In the early seventies, I was delighted when I first began exhibiting with galleries. I made art, and the galleries sold it. Nice, I thought. I needed only to appear at my openings every eighteen months or so. Over time I watched the value of my art incrementally increase, often wondering what it was that stirred the prices upward, far beyond the rise in the cost of living. I suppose one can attribute it not so much to any specific talent, which, like the art itself, is highly subjective, but rather a sense of dedicated focus and personal vision. And the right gallery, of course. One can’t argue that in some cases, it’s the gallery that makes the artist and not a few galleries believe this. It happens often enough, but, when all is said and done, it is the artist who takes the broadest range of risks.

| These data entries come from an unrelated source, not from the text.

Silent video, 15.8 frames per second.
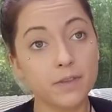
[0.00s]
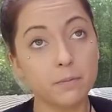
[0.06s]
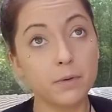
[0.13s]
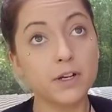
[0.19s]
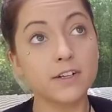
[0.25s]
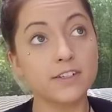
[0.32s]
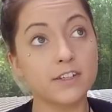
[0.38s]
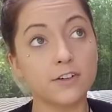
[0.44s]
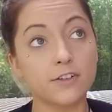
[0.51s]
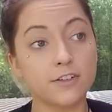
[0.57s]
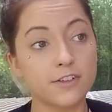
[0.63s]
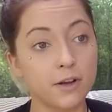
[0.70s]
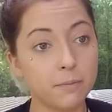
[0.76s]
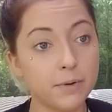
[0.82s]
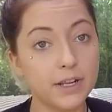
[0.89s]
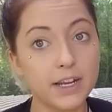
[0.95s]
Because there's
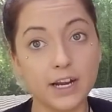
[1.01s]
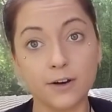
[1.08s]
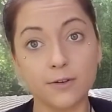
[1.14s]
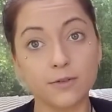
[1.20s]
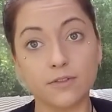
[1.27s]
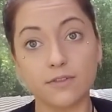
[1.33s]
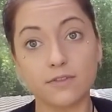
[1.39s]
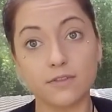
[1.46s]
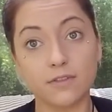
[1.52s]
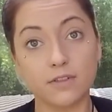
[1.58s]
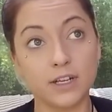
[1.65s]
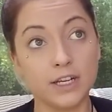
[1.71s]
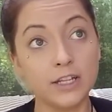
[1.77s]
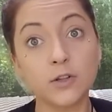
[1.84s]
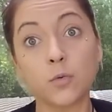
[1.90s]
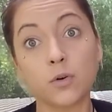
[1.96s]
somebody out
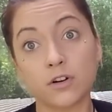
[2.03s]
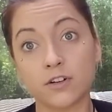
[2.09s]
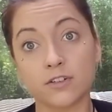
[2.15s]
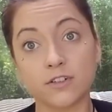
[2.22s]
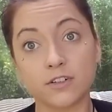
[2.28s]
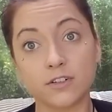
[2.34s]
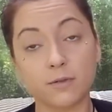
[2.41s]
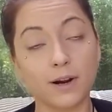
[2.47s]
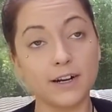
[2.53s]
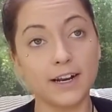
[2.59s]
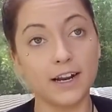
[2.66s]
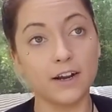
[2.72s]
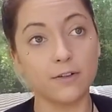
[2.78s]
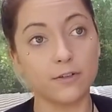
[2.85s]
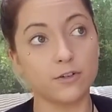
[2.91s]
in the world right now,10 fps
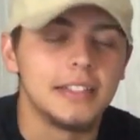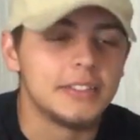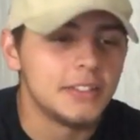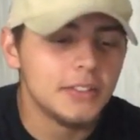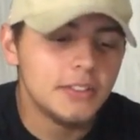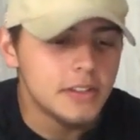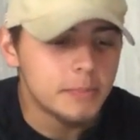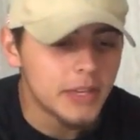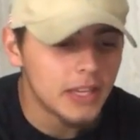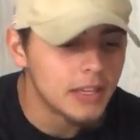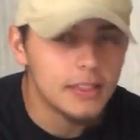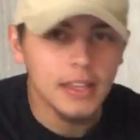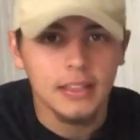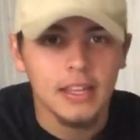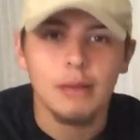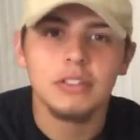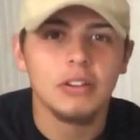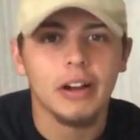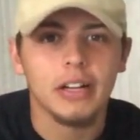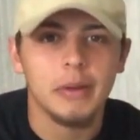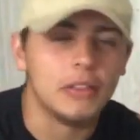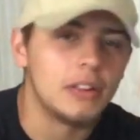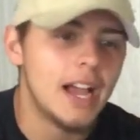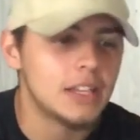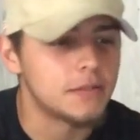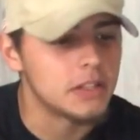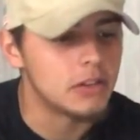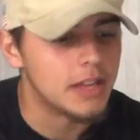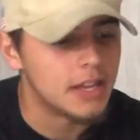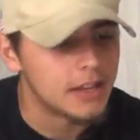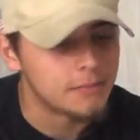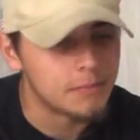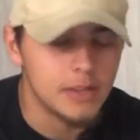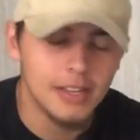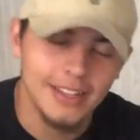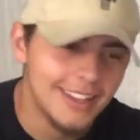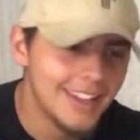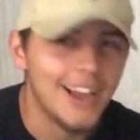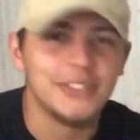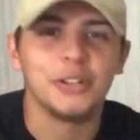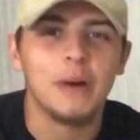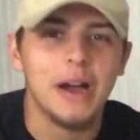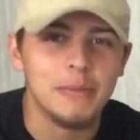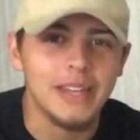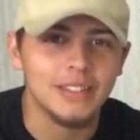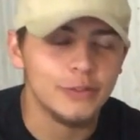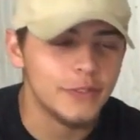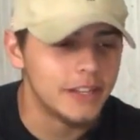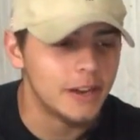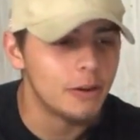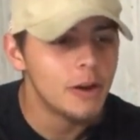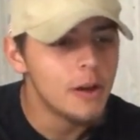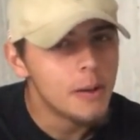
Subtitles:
this is the big thing that I was talking about in the last video that I took a while to make this video.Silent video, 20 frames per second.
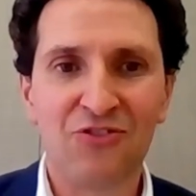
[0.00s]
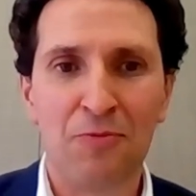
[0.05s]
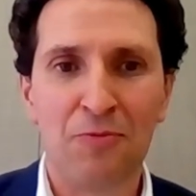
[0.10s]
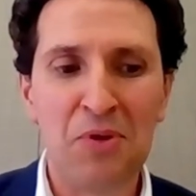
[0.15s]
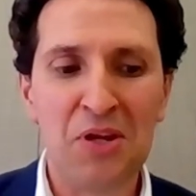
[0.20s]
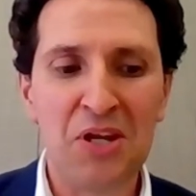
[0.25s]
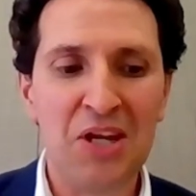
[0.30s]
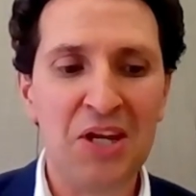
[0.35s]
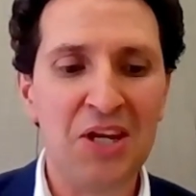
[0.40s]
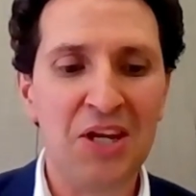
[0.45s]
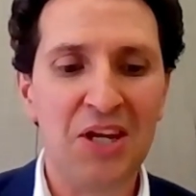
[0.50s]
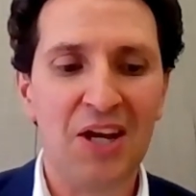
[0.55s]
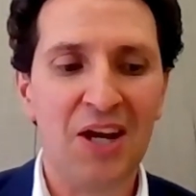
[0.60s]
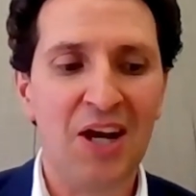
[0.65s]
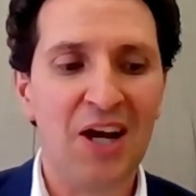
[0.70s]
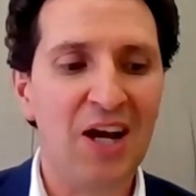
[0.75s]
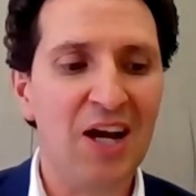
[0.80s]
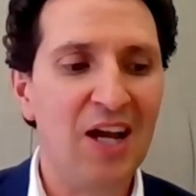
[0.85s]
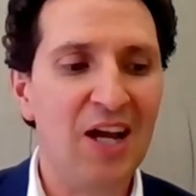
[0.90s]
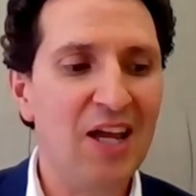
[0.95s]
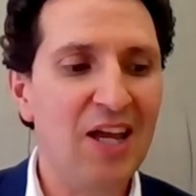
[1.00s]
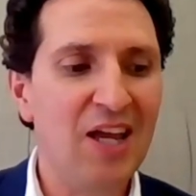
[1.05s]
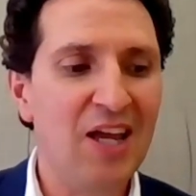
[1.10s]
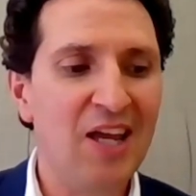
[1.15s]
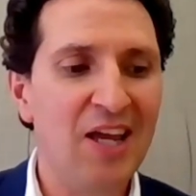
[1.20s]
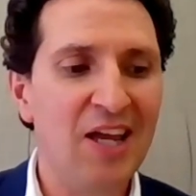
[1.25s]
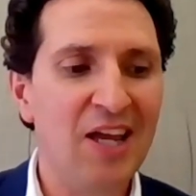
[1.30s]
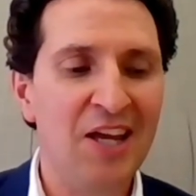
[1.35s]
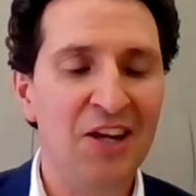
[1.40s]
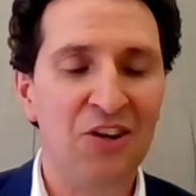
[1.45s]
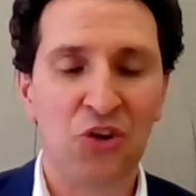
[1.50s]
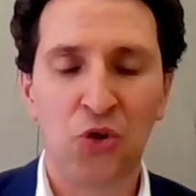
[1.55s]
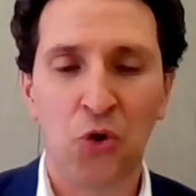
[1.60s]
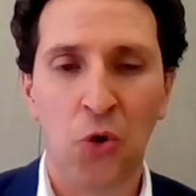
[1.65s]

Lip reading: to be in a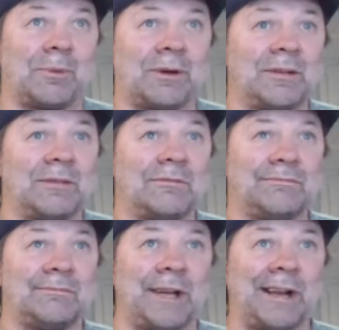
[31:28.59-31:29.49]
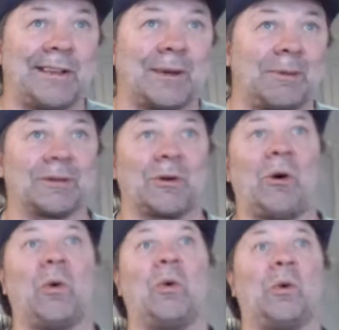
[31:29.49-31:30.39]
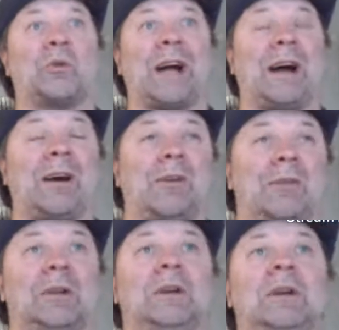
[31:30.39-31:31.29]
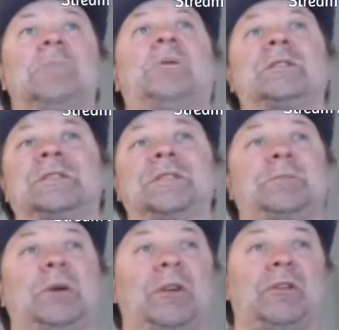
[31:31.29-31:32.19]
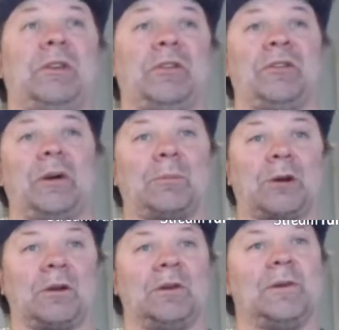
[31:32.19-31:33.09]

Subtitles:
But when you think about the whole town, plus this place in the summer,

I moved full-time to Thailand in 1998 to do a documentary on and for the elephants. I decided to discontinue my gallery associations. After being here a few years, the country and culture felt right. I decided to stay but continued making art. It’s in the blood. But there is virtually no market in this isolated rural spot in Northern Thailand. So, now, at an age I wear as comfortably as I can, I’ve decided to reconnect my art to my homeland. Having been away so long, it’s a bit of a challenge jumping back into a world and market considerably more crowded and fractious; certainly, noisier.
Brick and mortar art galleries, I suppose, still remain the most viable avenue for the artist to introduce her or his work to the public. For the most part, galleries have been critically instrumental in defining the relationship between artist and an economic market, and I’ve long held the opinion that without a gallery, especially one that has a solid reputation, it’s impossible to establish and define a positive trajectory for the value of one’s art. Perhaps, like so much else, that’s changing. We’re seeing more and more online art galleries and secondary art sales platforms.
I’m in a steady trot trying to keep up with new online technology. The internet, for good or bad, is altering our understanding of reality. Like most artists, galleries have their own websites, listing all of their artists and images of their work. But I’ve long held the belief that buyers of art need to be actually standing in front of a work of art, to feel it breathe, to get a sense of its texture, even smell it; no doubt that’s changing. I can easily imagine a scenario not too many years distant when a gallery’s on-site opening also includes live streaming in such a way that online visitors can participate in the event as well as make immediate online purchases for their collection. Perhaps it’s already happening.
Technology is unavoidable. And while it continues to move us into areas unimagined only a few years ago, art remains inside us–a consistent human heartbeat. It’s part of us, and whether it’s visual, poetry, storytelling, dance, music, or photography, art remains a constant parameter of our need to express the height and width of our emotional spectrum. Like history, art is a residue of human activity, binding us one to another, a glue of remembrance from those who’ve come before us for those living now, and for those who come after; it is our fingerprint of intent, a guide, if you will, perpetually reminding us that we have choices.